8. Concluding remarks

It is apt to conclude this article by referring to the observations of Rowlatt.J which were referred to by
the Calcutta High Court in the case of The English & Scottish Joint Co-operative Wholesale Society Ltd.
(supra) and the observations made by Rowlatt.J Liverpool Corn Trade Association v. Monks [1926] 2
K.B. 110 were followed and relied upon while deciding the issue of "mutuality" and that this decision
was affirmed by the Privy Council in. The English & Scottish Joint Co-operative Wholesale Society Ltd.
(supra)

These observations ran as under-

"Para20.The observations of Rowlatt, J., in two cases in the Courts in England can now be given. In
Thomas v. Richard Evans Co., Ltd. [1927] 1 KB 33, at pp. 46, 47, the learned Judge explains the
position when a company transacts business with its members. He said "a company can make a
profit out of its members as customers, although its range of customers is limited to its
shareholders.
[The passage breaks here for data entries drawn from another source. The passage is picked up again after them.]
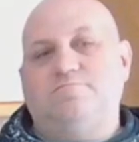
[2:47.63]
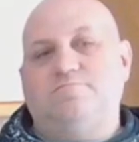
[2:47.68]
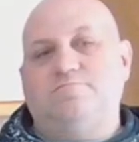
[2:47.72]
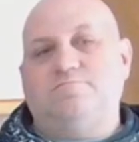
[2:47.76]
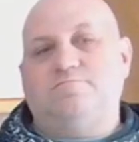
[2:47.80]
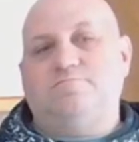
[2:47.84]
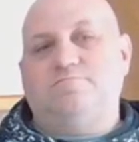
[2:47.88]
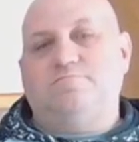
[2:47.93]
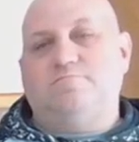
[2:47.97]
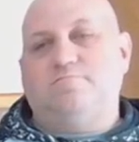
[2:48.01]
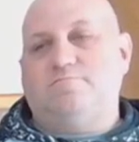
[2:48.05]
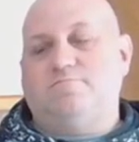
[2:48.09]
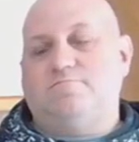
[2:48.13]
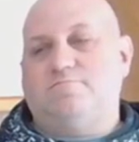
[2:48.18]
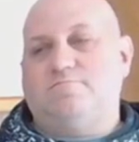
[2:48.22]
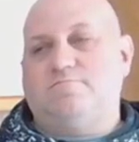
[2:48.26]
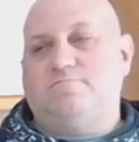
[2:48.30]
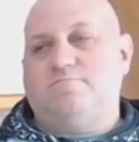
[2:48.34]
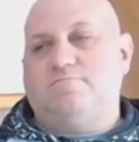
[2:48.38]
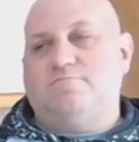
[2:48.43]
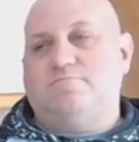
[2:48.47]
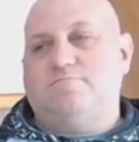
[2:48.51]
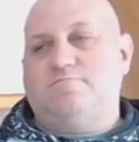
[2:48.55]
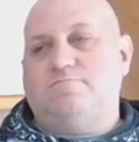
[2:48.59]

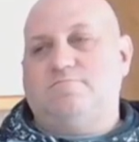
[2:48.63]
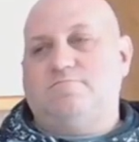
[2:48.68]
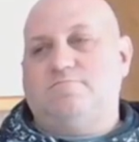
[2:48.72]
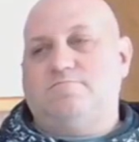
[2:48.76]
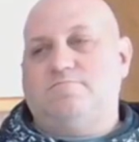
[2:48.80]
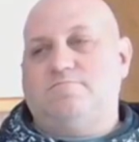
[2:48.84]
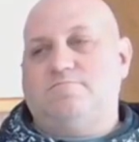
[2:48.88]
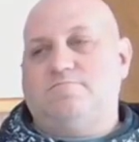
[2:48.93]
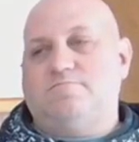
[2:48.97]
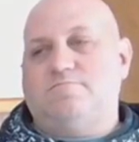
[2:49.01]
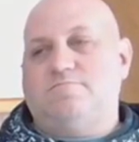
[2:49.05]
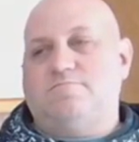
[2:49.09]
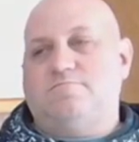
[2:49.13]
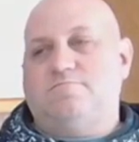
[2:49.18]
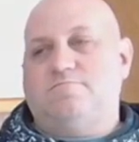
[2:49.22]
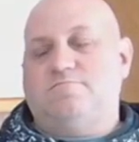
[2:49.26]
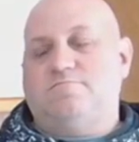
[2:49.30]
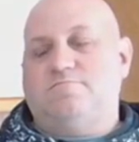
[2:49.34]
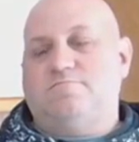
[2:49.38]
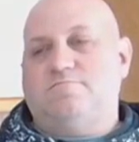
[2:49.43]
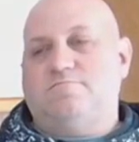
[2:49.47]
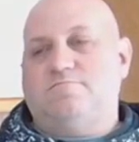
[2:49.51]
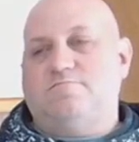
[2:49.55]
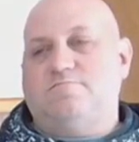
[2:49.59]

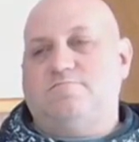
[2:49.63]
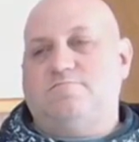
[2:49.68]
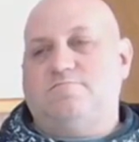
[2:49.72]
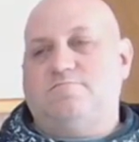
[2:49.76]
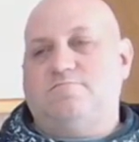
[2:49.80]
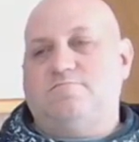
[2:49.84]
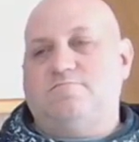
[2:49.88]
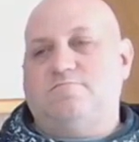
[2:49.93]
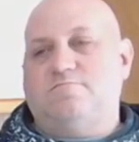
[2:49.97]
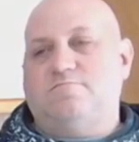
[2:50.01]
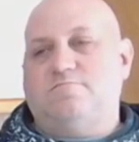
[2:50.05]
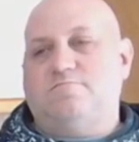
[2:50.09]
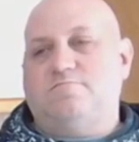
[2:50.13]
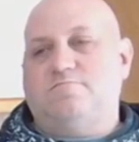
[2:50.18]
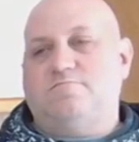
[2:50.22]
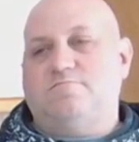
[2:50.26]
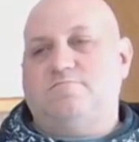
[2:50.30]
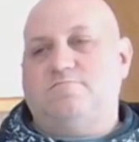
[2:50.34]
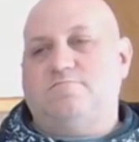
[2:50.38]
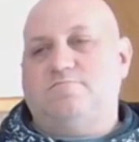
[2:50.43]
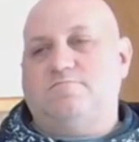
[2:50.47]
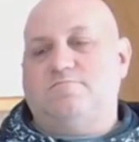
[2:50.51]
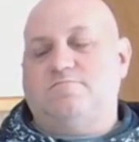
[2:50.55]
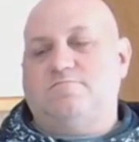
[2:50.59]

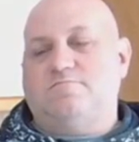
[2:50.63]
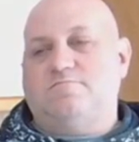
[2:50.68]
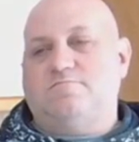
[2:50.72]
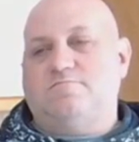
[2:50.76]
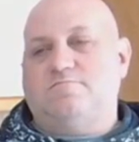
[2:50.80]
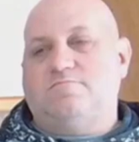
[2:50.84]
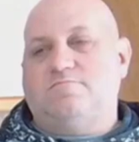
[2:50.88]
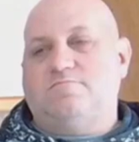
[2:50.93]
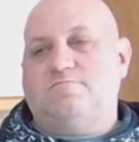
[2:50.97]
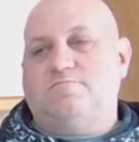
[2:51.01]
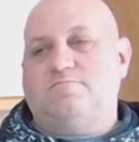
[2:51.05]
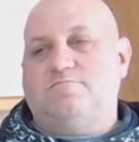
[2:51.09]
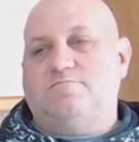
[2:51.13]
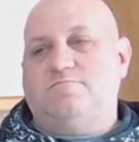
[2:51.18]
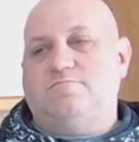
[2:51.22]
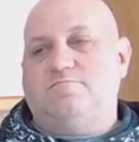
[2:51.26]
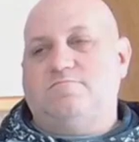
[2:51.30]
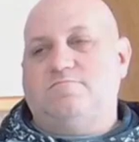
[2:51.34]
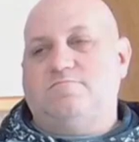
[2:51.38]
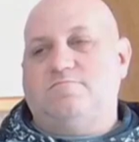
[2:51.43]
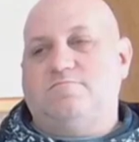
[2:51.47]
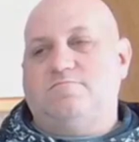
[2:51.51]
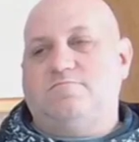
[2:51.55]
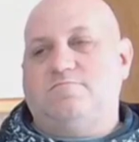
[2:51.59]

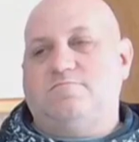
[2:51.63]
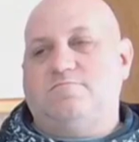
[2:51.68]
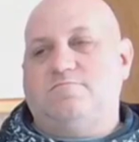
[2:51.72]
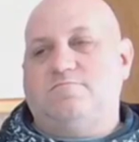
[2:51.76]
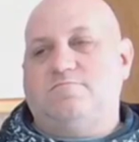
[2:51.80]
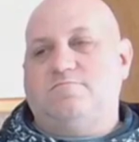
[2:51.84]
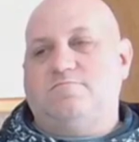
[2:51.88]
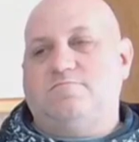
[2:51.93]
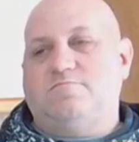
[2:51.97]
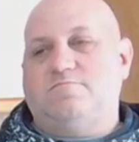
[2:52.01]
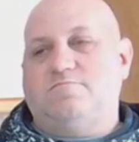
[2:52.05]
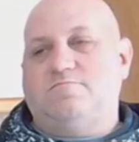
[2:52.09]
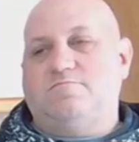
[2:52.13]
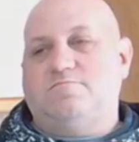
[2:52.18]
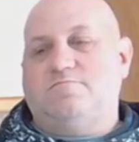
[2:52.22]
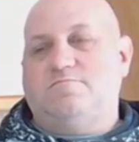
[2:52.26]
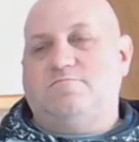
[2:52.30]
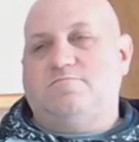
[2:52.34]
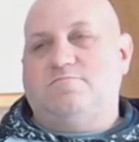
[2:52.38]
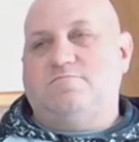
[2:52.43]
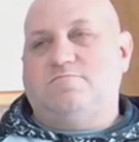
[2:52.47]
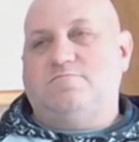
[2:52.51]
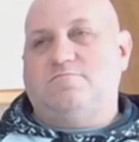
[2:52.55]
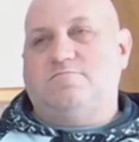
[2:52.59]

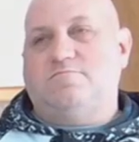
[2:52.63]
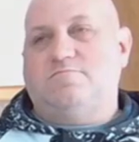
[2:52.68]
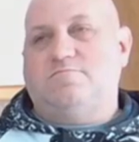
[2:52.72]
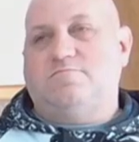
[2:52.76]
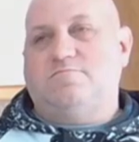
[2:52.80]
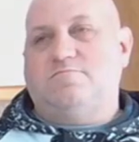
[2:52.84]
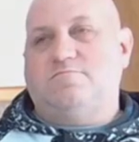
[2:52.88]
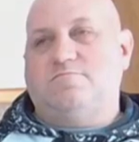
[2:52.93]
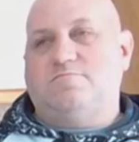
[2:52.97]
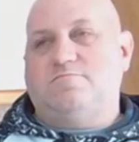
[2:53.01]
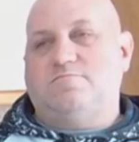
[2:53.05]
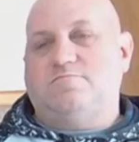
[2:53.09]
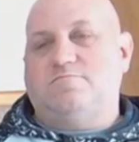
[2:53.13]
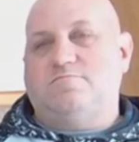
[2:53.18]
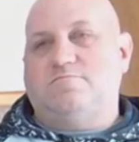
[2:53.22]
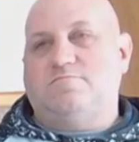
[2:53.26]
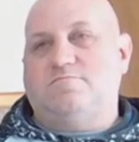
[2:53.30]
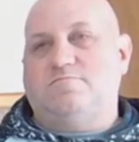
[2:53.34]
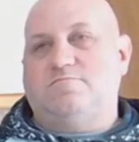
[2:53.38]
This person isn't speaking.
If a railway company makes a profit by carrying its shareholders, or if any other
trading company, by trading with its shareholders, even if it is limited to trading with them, makes
a profit, that profit belongs to the shareholders, in a sense, but it belongs to them qua
shareholders. It does not come back to them as purchasers or customers; it comes back to them as
shareholders upon their shares. Where all that a company does is to collect money from a certain
number of people-it matters not whether they are called members of the company, or participating
policy holders-and apply it for the benefit of those same people, not as shareholders in the
company, but as the people who subscribed it, then, as I understand Styles' case [1889] 14 App.
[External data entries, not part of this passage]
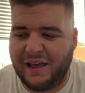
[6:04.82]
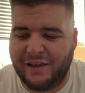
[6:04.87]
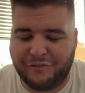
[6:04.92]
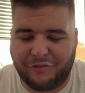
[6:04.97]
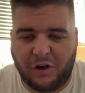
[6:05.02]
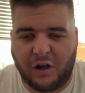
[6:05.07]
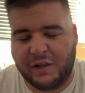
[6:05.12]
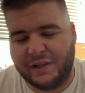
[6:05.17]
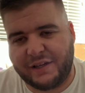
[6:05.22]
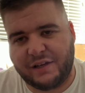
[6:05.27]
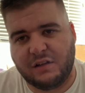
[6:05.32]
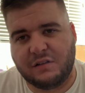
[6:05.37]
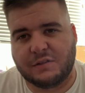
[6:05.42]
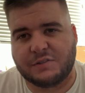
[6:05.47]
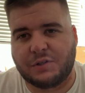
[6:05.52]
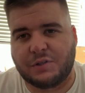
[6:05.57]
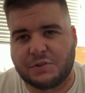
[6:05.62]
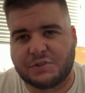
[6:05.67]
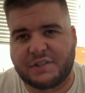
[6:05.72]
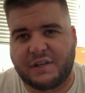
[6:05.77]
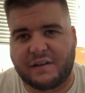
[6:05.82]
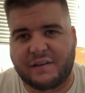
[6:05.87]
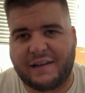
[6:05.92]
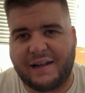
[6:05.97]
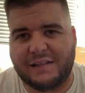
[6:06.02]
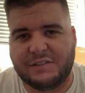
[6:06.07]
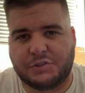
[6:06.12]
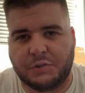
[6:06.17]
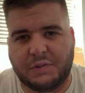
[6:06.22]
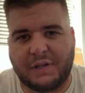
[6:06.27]
if Ole Gunnar Solskjaer
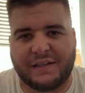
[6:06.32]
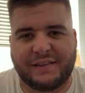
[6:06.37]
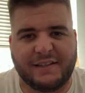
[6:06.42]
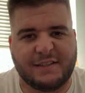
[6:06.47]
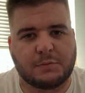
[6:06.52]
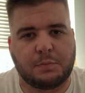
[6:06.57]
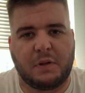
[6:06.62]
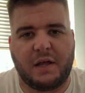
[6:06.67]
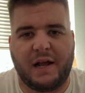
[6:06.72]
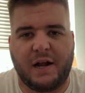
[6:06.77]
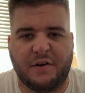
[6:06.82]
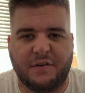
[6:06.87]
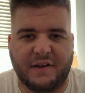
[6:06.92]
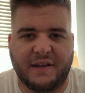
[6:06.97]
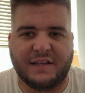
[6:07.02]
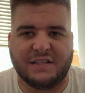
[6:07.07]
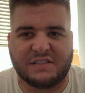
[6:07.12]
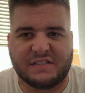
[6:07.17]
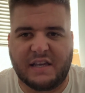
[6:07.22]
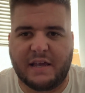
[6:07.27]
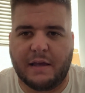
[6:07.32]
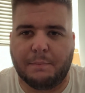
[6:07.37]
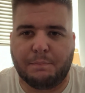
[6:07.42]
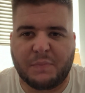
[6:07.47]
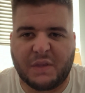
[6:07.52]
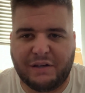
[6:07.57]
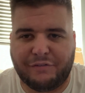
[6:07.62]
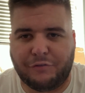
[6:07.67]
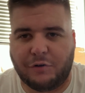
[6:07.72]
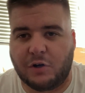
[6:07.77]
tells you that this player is it
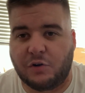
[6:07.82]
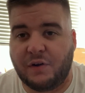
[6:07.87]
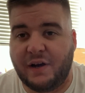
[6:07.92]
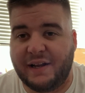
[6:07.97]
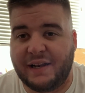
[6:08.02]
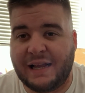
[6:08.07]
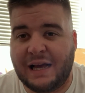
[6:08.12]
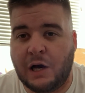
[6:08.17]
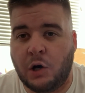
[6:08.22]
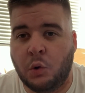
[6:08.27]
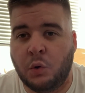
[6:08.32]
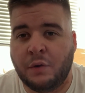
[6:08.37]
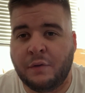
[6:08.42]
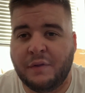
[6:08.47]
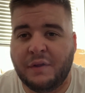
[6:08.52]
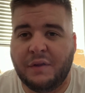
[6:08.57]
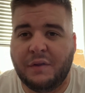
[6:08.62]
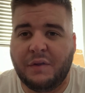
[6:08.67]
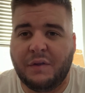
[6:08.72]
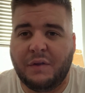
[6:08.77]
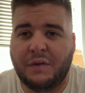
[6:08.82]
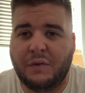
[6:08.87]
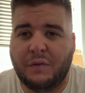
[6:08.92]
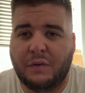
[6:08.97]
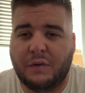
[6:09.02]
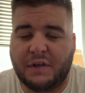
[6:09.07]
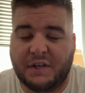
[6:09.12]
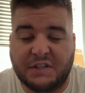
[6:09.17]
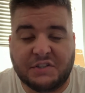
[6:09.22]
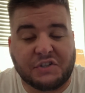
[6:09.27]
for right now,
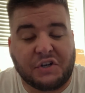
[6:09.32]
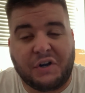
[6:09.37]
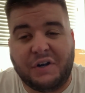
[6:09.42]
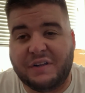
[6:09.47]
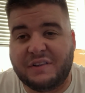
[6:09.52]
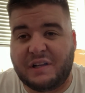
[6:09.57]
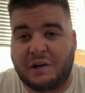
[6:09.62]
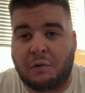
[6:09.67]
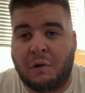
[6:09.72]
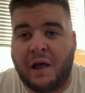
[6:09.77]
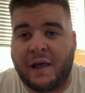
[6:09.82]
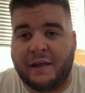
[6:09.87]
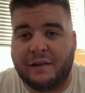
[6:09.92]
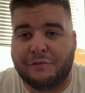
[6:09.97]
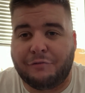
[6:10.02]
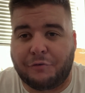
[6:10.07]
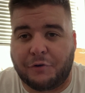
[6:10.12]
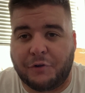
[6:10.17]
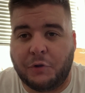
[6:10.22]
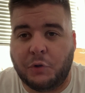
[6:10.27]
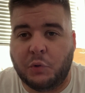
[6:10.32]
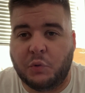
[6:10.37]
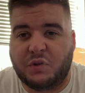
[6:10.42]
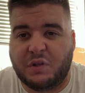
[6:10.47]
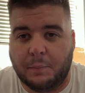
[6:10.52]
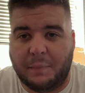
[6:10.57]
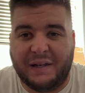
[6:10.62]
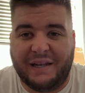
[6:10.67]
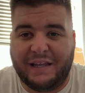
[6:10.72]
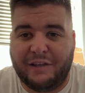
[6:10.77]
he's earned the right for you
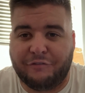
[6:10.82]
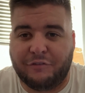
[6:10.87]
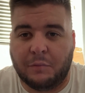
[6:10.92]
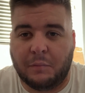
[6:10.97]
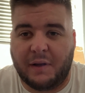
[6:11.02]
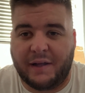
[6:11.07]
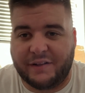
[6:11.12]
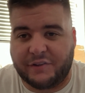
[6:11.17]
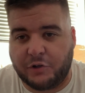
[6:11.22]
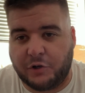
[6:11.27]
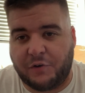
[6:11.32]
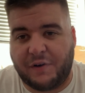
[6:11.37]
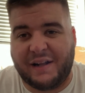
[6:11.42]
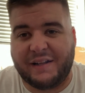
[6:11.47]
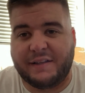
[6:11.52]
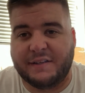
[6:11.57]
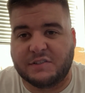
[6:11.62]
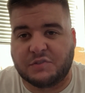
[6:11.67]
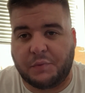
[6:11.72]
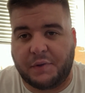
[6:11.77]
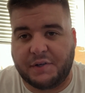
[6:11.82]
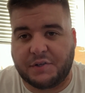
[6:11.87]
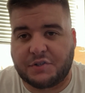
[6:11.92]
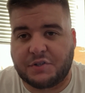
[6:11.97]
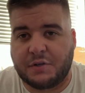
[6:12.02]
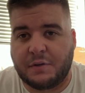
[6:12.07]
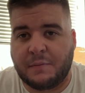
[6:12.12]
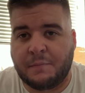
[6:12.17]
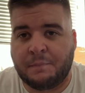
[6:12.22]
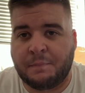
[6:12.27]
to believe him and to grant his
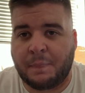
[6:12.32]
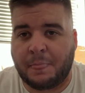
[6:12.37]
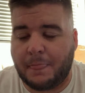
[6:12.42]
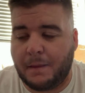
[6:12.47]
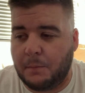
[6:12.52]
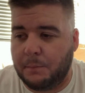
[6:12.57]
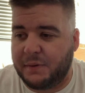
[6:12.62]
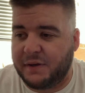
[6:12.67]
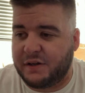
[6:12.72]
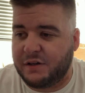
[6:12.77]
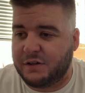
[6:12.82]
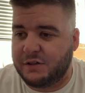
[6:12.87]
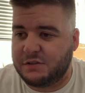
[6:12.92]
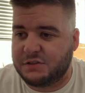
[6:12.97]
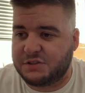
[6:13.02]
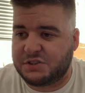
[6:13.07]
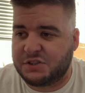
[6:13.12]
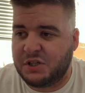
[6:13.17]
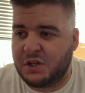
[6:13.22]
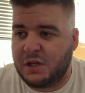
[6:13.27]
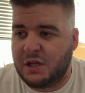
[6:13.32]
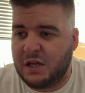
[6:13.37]
wish, because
Cas. 381 there is no profit." In Liverpool Corn Trade Association v. Monks [1926] 2 KB 110 the
same learned Judge observed, at pages 121 and 122 that "if there were a railway company which
only carried its own shareholders, one would say that, when it afforded the advantage to a
shareholder of performing an act of transit for him being paid by the shareholder therefore, that
the profit thereby made was a profit of the company just as much as if the shareholder was a
stranger." In that case a company was formed with the object of promoting the interests of the corn
trade ; its members were confined to persons engaged in that trade; the company provided various
facilities for carrying on business of the trade; fees were charged to members and others making
use of the facilities ; the bulk of the receipts were received from entrance fees and subscriptions
paid by the members. Rowlatt, J., at p. 121, pointed out that the question was whether the profit
which the company made out of what the members paid to it was taxable income of the business
which the company undoubtedly carried on. It was held that the company was not a mutual
association whose transactions with its members were incapable of producing a profit; it carried on
a trade, the profits of which were assessable to income-tax."